Take It to the Bridge
Nicholas Meyer’s work as a novelist, screenwriter, and director is a testament to the power of popular art to entertain, illuminate, and—on occasion—affect the course of history. He’s taken audiences from Victorian England (The Seven-Per-Cent Solution) to the 23rd century (Star Trek II, IV, and VI) to the end of the world as we know it (The Day After). A firm believer in story and character, he upholds these virtues in an industry that prides itself on spectacle and stereotype.
Meyer’s own story began in New York City on Christmas Eve, 1945. The son of psychiatrist and author Bernard C. Meyer and concert pianist Elly Kassman, he was raised in comfort on the Upper East Side. Meyer was one of those children who are motivated by interest and not by discipline. School was a trial and a chore. Jules Verne, Alexandre Dumas, Classics Illustrated comic books, and late-night movies provided his real education.

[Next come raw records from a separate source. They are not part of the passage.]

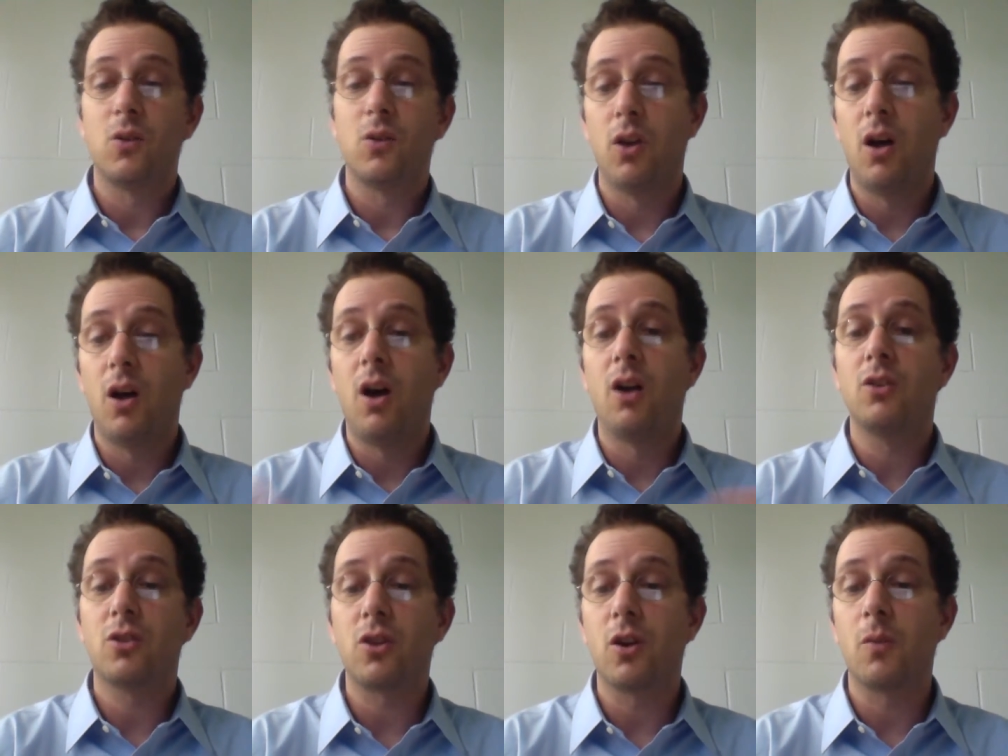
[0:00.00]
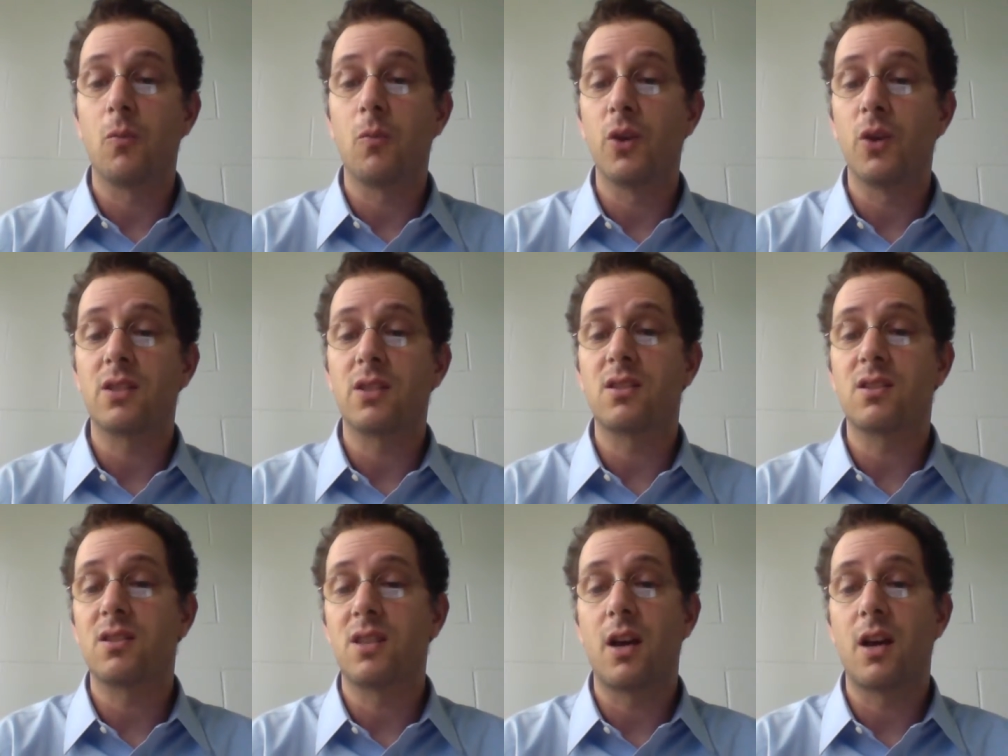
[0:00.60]
long term
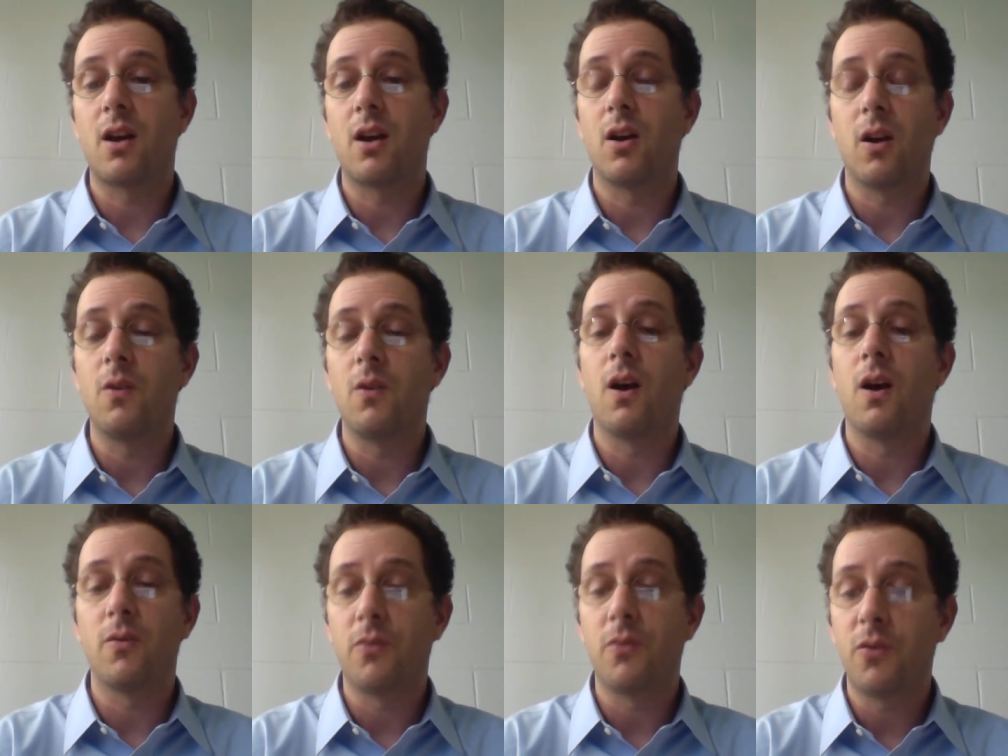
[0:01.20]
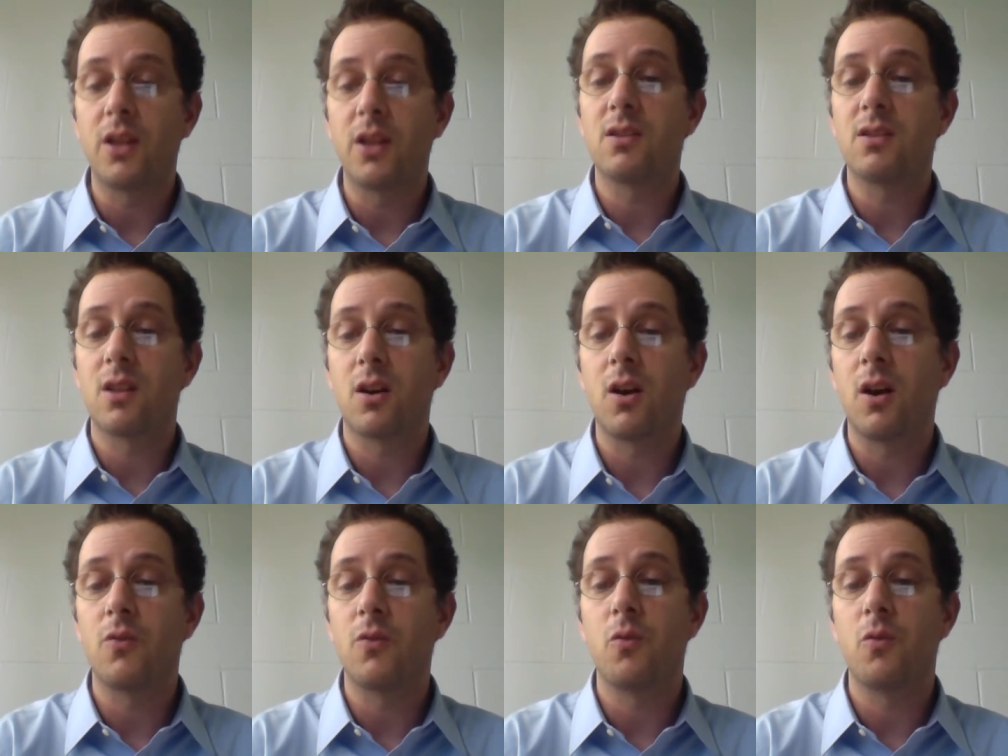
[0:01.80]
risks that are un- of things
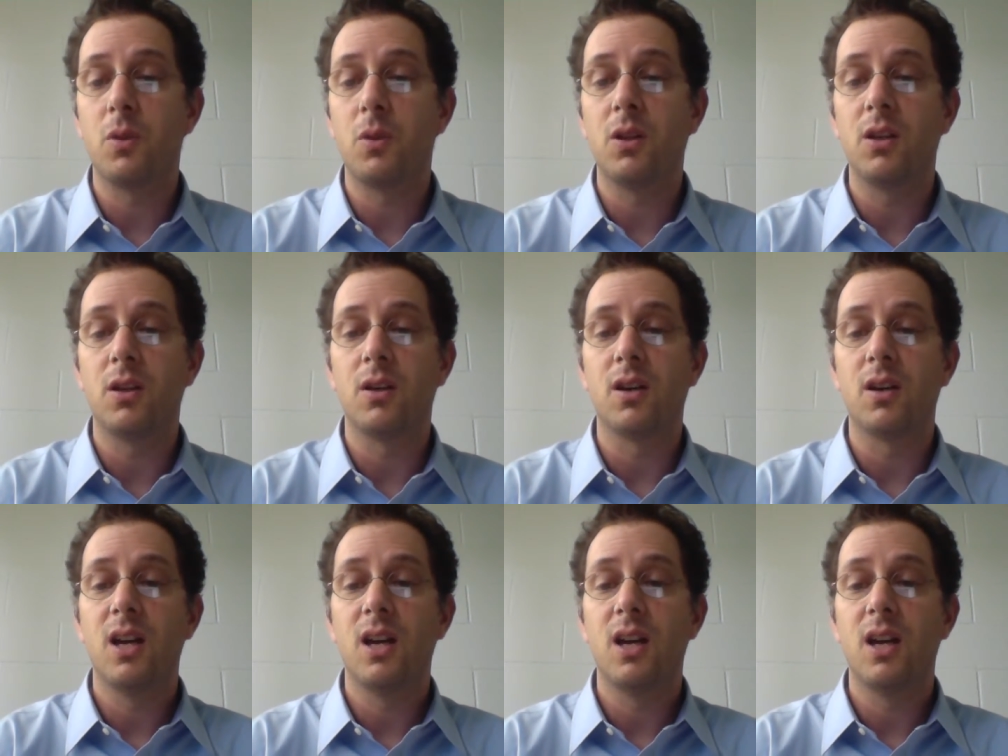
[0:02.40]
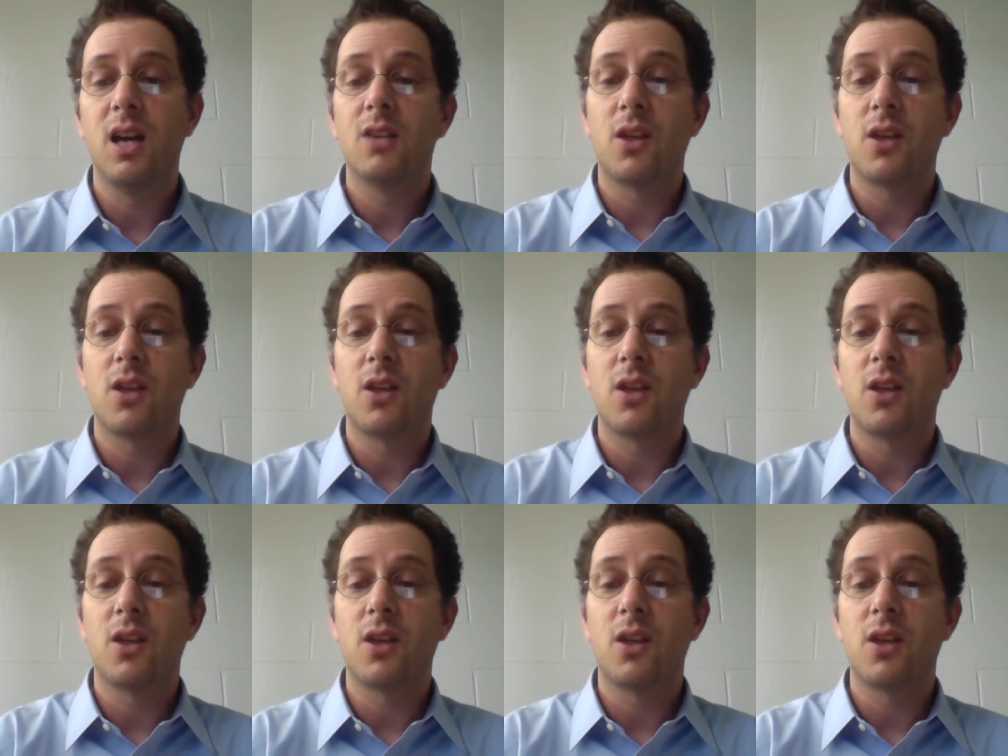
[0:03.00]
that are unfamiliar.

After graduating from the University of Iowa, he worked as a publicist for Paramount Pictures, then moved to Los Angeles in the early ’70s to pursue a career as a screenwriter. Early efforts included the TV movies Judge Dee and the Monastery Murders (1974) and The Night That Panicked America (1975, co-written with Anthony Wilson). Dee was an adaptation of one of Robert van Gulik’s mysteries about a real-life Tang dynasty circuit court judge. Night was a retelling of the havoc created by Orson Welles’ 1938 “War of the Worlds” radio broadcast. Both scripts reveal Meyer’s penchant for stories set in the past that involve historic characters—a proclivity that would bring him his first major success.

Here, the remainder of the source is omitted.